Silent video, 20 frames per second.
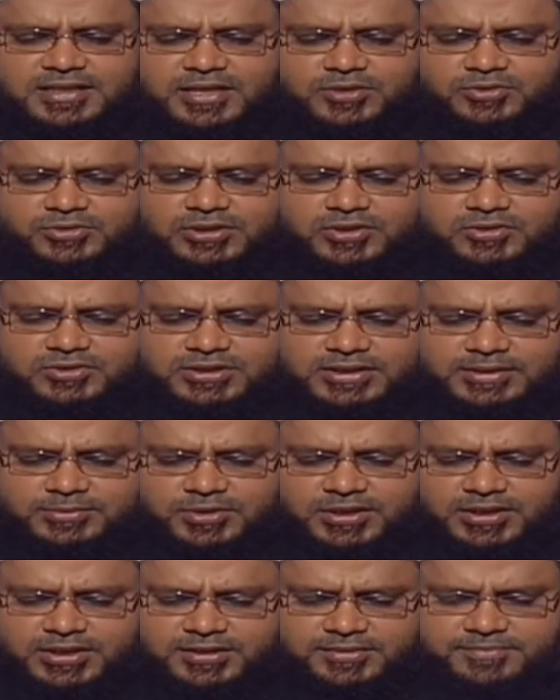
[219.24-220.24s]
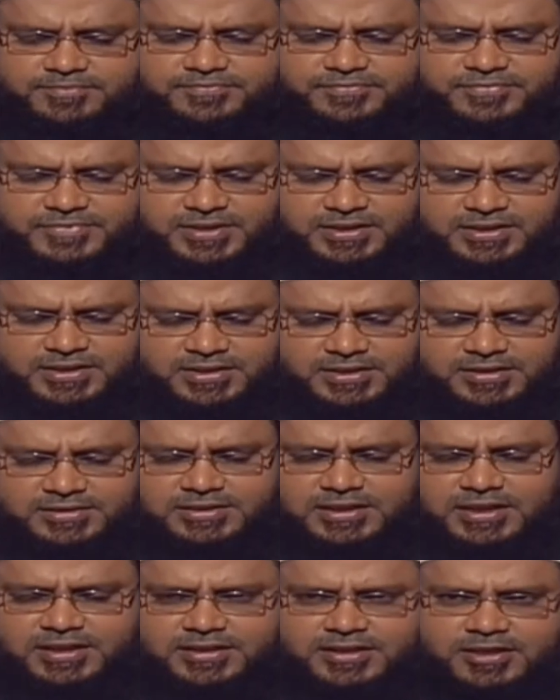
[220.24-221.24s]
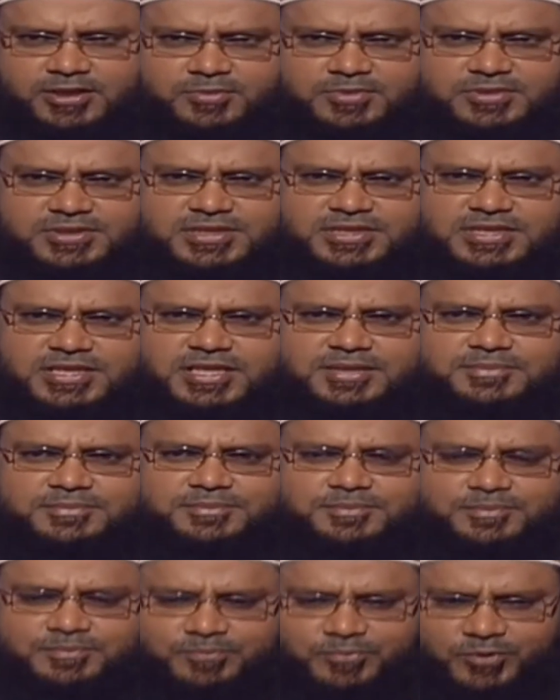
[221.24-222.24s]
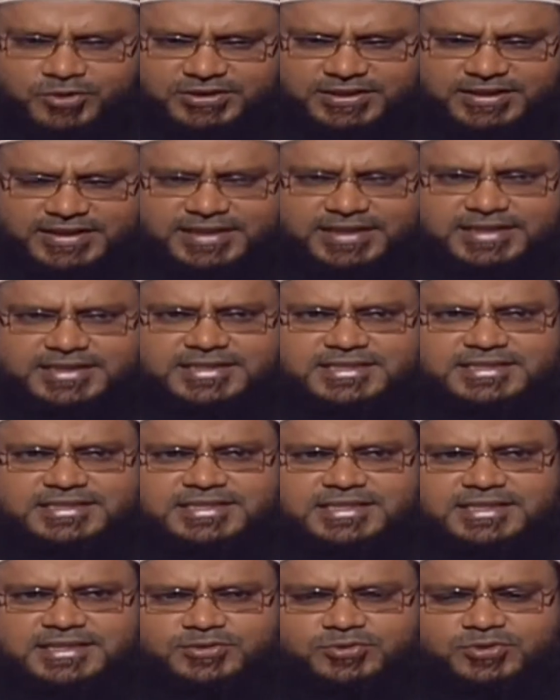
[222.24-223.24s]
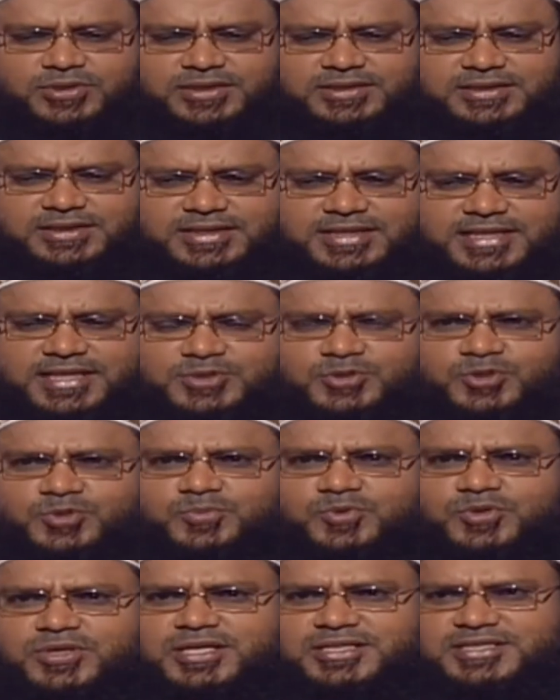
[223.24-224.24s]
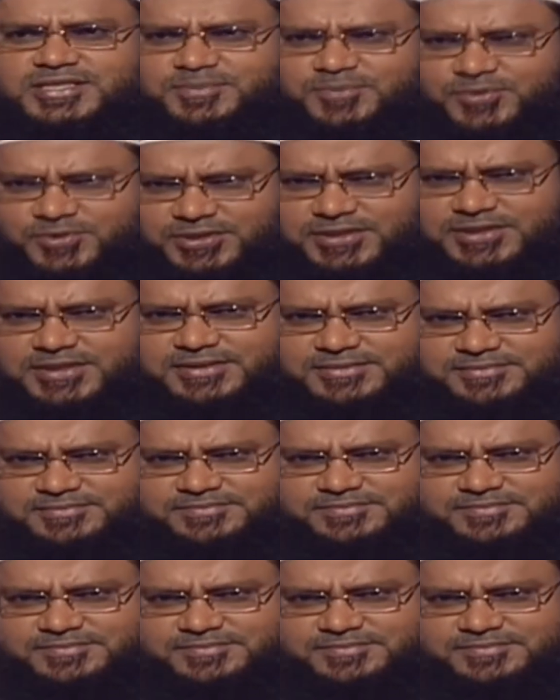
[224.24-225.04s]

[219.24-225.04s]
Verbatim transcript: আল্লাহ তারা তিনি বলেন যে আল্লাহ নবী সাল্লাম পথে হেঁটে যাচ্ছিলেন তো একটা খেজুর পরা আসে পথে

━━━━━━━━

◆ YOUR ASSIGNMENT
Give back the listing exactly, with the pictures removed.

◆ EXPECTED OUTPUT
Silent video, 20 frames per second.
[219.24-220.24s]
[220.24-221.24s]
[221.24-222.24s]
[222.24-223.24s]
[223.24-224.24s]
[224.24-225.04s]

[219.24-225.04s]
Verbatim transcript: আল্লাহ তারা তিনি বলেন যে আল্লাহ নবী সাল্লাম পথে হেঁটে যাচ্ছিলেন তো একটা খেজুর পরা আসে পথে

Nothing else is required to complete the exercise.